The series will be based on George M. Johnson’s memoir, All Boys Aren’t Blue.

Actress and LGBTQ+ advocate Gabrielle Union has secured the rights to broadcast a series based on Black LGBTQ+ activist and journalist George M. Johnson’s memoir, which was titled All Boys Aren’t Blue.

The title of the memoir was based off of the heteronormative idea of blue being a ‘boy colour’ while pink is considered to be a ‘girl colour’. It also references George’s father’s role in the police force, as well as the critically acclaimed LGBTQ+ film, Moonlight.

Deadline reports that Gabrielle’s I’ll Have Another Productions has optioned the rights to the memoir, to develop as a series alongside Sony Pictures TV.

The memoir, which was only published back in April, charts George’s childhood and adolescence in Plainfield, New Jersey, as well as his time at a historically Black college in Virginia. The memoir details instances of bullies kicking his teeth out at the age of five, his first sexual experience and the intersectionality of growing up as both Black and gay.

Cecilie Johnsen

In a statement about the project, Gabrielle Union stressed its importance, as well as referring to her stepdaughter, Zaya Wade, who come out as trans earlier this year. “Queer Black existence has been here forever yet rarely has that experience been shown in literature or film and television,” she said.

“Being a parent to a queer identifying daughter has given me the platform to make sure that these stories are being told in a truthful and authentic way and George’s memoir gives you the blueprint for that and more.
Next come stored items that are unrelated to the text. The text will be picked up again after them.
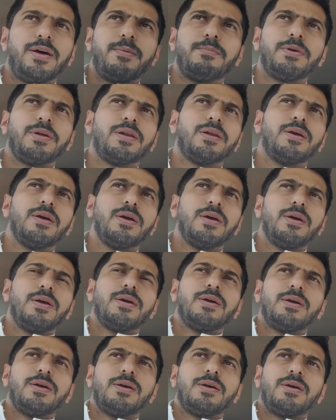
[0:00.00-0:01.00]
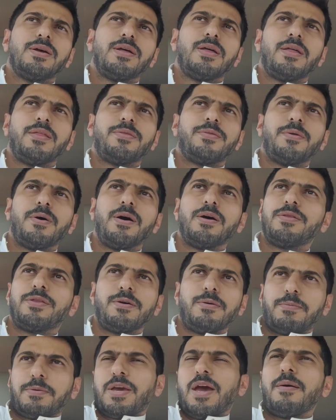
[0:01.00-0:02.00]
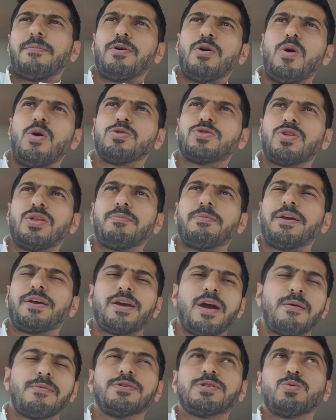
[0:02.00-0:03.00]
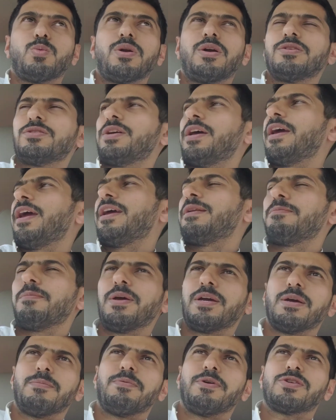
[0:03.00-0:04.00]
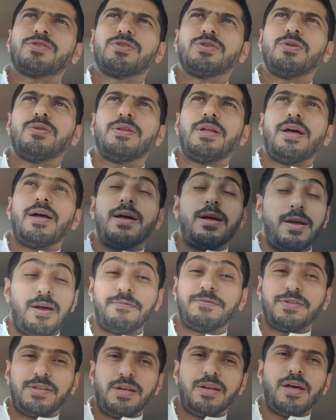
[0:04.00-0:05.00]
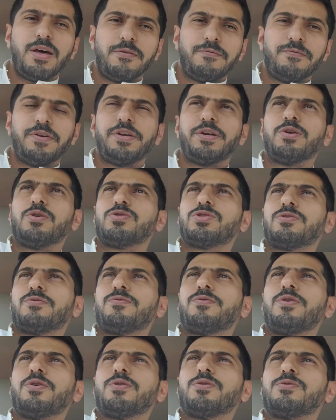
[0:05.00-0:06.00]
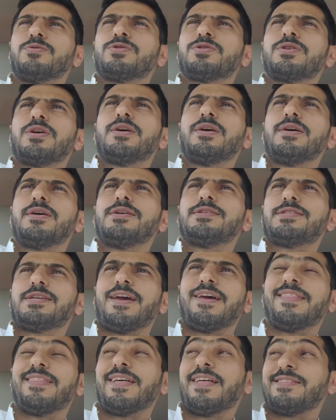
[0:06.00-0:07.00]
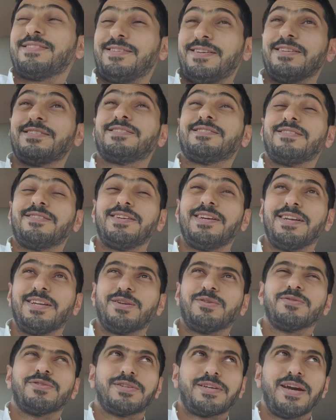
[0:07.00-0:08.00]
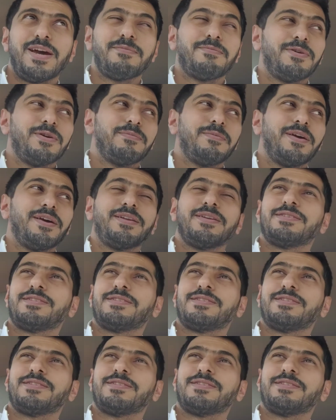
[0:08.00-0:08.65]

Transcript: I mean, the camera, also the main camera, is 108 megapixel. I've seen a lot of videos and photos saying that it's a really good camera, man.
“What I love about this book is that it not only offers a space for queer kids of colour to be seen and heard but it also offers those who see themselves outside of that standpoint to be held accountable and help them better understand what it takes to truly have acceptance with someone who is considered other.”
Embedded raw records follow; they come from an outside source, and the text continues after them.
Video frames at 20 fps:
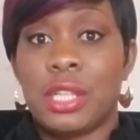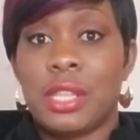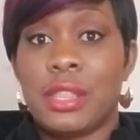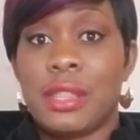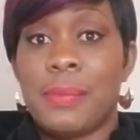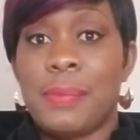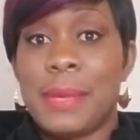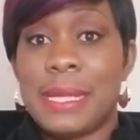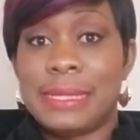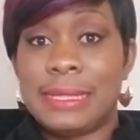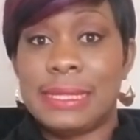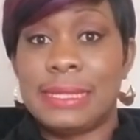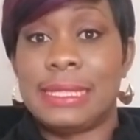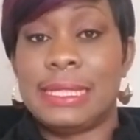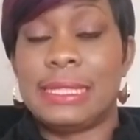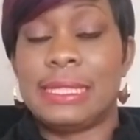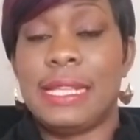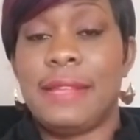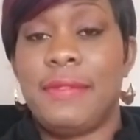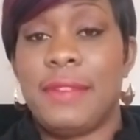the business
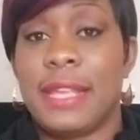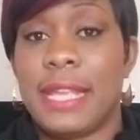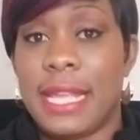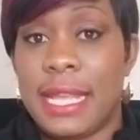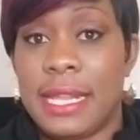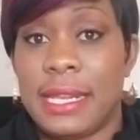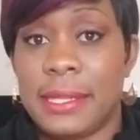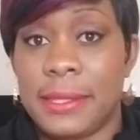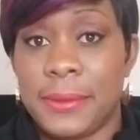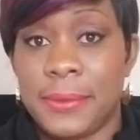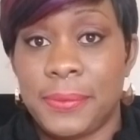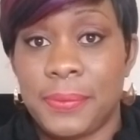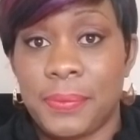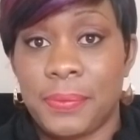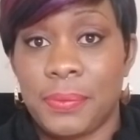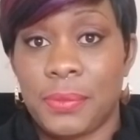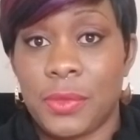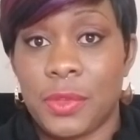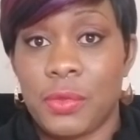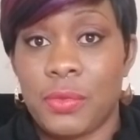is living in.
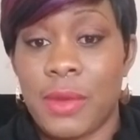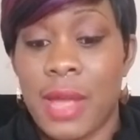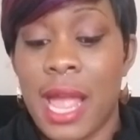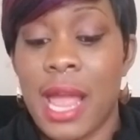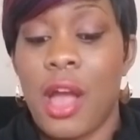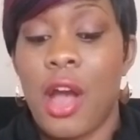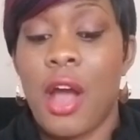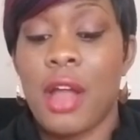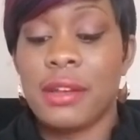Right?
George M. Johnson also spoke of the importance of the project, saying: “I wrote this memoir and shared these stories because of the importance and need to center Black stories from the Black perspective.
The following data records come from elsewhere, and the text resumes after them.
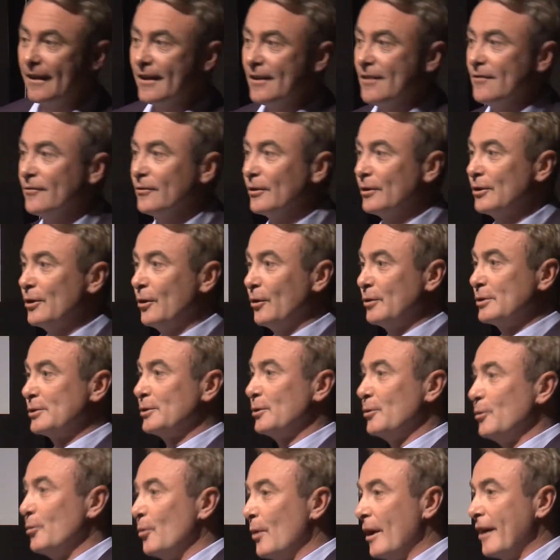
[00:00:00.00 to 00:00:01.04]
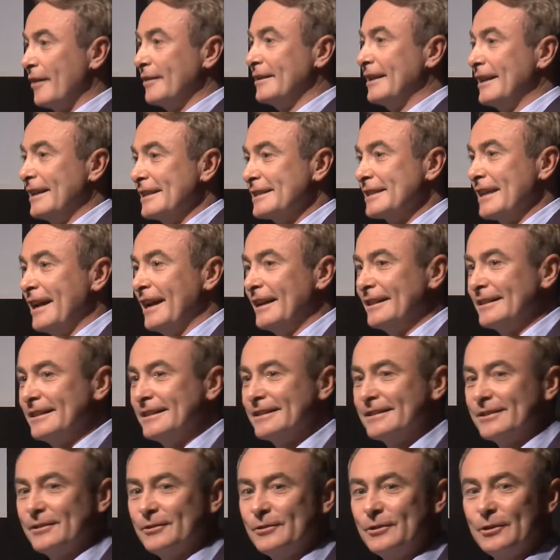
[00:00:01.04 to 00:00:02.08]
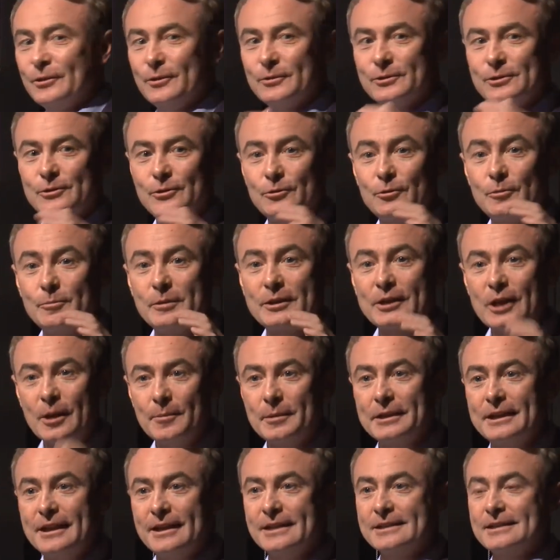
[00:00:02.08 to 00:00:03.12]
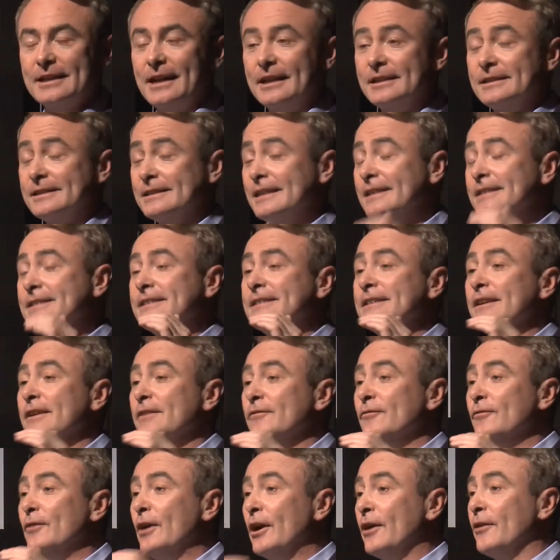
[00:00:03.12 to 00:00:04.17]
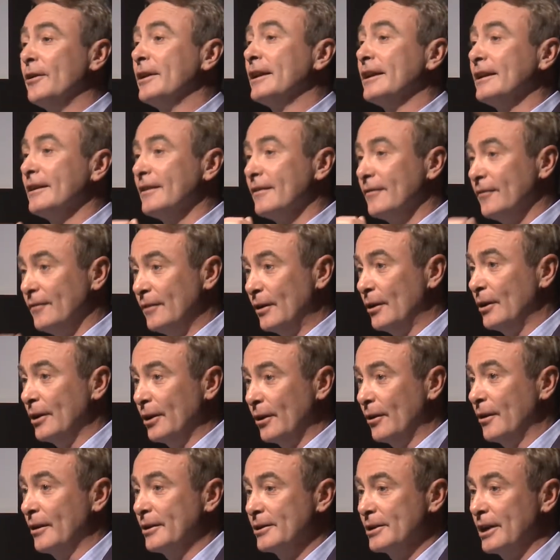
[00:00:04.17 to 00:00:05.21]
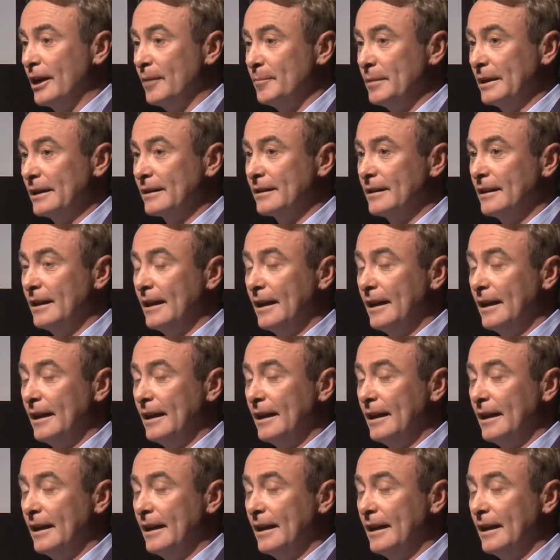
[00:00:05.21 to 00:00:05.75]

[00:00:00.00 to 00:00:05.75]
For those of you who are data scientists or those of you who are becoming data scientists, this is a very, very hard topic.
“I didn’t have stories like these growing up and honestly I don’t have many now so I knew I needed to do my part to make sure the next generation of Black queer children had something they could relate to and connect with.

“There are days I look at TV and film and still don’t see myself represented. So, my ultimate goal was providing the story I didn’t have but always needed and to be the vessel so that so many can feel seen and heard.”

Praising Gabrielle, he added: “She’s someone who is not only a champion in the fight for supporting marginalized communities of colour but the work she’s doing as a storyteller and producer is lifting every voice who hasn’t had the opportunity to be heard.”